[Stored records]
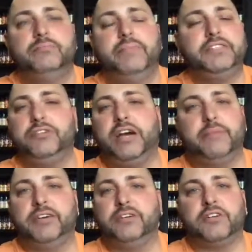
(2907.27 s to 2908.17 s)
bitch, you got to
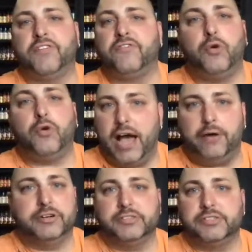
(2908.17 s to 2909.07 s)
be cooking for four
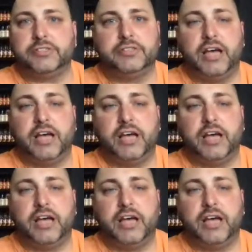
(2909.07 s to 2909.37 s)
hours.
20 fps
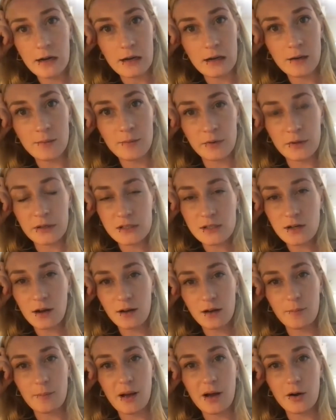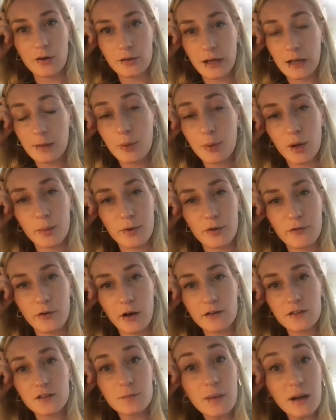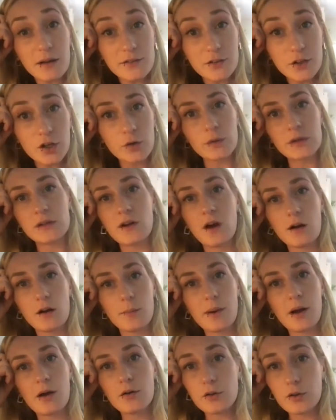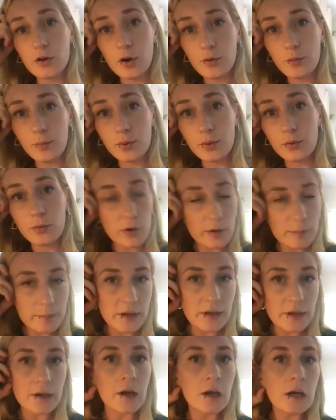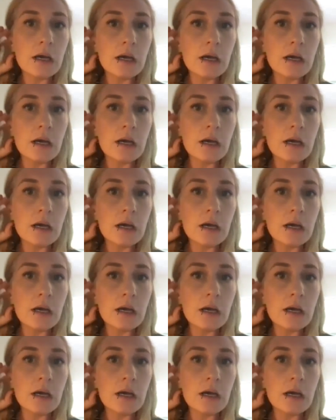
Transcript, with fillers: When we talk about permafrost melting, or we talk about global warming,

> Brief
Set down each entry above exactly as it appears. Omit the pictures.

> Solution
(2907.27 s to 2908.17 s)
bitch, you got to
(2908.17 s to 2909.07 s)
be cooking for four
(2909.07 s to 2909.37 s)
hours.
20 fps
Transcript, with fillers: When we talk about permafrost melting, or we talk about global warming,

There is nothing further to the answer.